If you want to Democratize, Demonstrate, Demystify data we need to pay attention to the words we use.
In data science, there are often a lot of specific, unusual, or downright tricky words, terms, and phrases. Sometimes a term that means one thing in general means a different thing in scientific usage. Also, there is a lot of mystique and allure around being a “data person” so there’s always the temptation to use fancy words as a status symbol. We’re making a point to try to distinguish these different types of words.
Some words used around data are actually describing something pretty unique and we think it could be very helpful for people interested in data to understand their meaning.
Some terms mean one thing in scientific usage and a different thing in common everyday use.
The third category are fancy terms that can often be replaced by much more commonly understood words.
We’re setting up this ‘Data Speak Decoder’ to help anyone navigate through these three types of terms. We’d love to get your additions as we build this lexicon. Email them to Heather. We also really need some help adding non-English words to this list.
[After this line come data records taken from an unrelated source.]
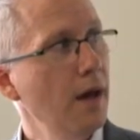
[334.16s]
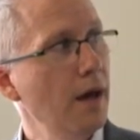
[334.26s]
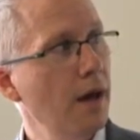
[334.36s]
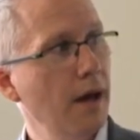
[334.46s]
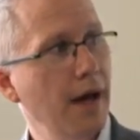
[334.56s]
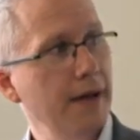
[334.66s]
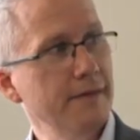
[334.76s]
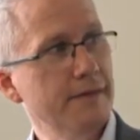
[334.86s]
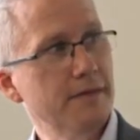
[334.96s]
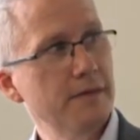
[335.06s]

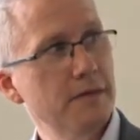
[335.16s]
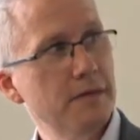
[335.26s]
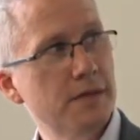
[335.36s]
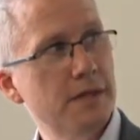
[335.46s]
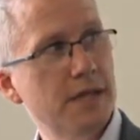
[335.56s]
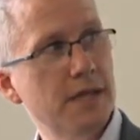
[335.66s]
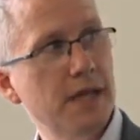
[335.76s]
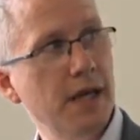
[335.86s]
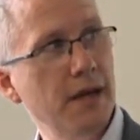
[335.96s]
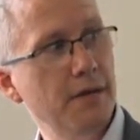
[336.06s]
And
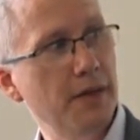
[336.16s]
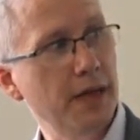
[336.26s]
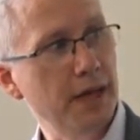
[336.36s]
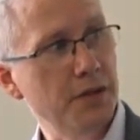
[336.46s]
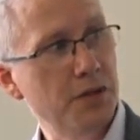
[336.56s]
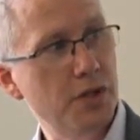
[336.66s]
the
If you can help us with that email us.
DATA TERMS TO KNOW
Anonymized
(Suggested by Marika)
Anonymization is an important term to understand when working with data, particularly with an eye towards data equity. Essentially, anonymization is when you take data that has been collected from individuals and make it so that this data is no longer able to be identified with that specific individual. There are a few different ways of doing this, some more successful than others. Sometime anonymization means making the data permanently unrelated to any specific individual. Other times it means making it identifiable only with a unique secret code. Usually anonymization applies to two kinds of identifiers: direct and indirect. Direct identifiers are the obvious variables such as name, address, or telephone numbers, which specifically highlight a participant. Indirect identifiers when pieced together could also reveal an individual, for example, by cross-referencing occupation, employer, and location.
Bias
When talking about equity in data science, the word bias comes up a lot. And I personally think that confusion around this word can be traced to the heart of some of the myths around the objectivity of data and statistics. Certain statistical methods that are considered to be technically powerful can produce what are called “unbiased estimates” (We’ll talk about the word estimates in a minute). So these “unbiased estimates” which data scientists are so proud of must be objective and correct, yes? No. In this instance the word “unbiased” means that if you repeat this mathematical calculation many, many times you will get very close to the best number that the data you are using can give you. In a statistical sense, bias or unbiased is not how correct or how representative or how accurate the result is. In everyday usage, however, bias refers to preconceptions and prejudices that affect a person’s view of the world. So oftentimes, A biased statistical estimate is the most unbiased result – because a biased statistical estimate often contains the least amount of racism, sexism, etc.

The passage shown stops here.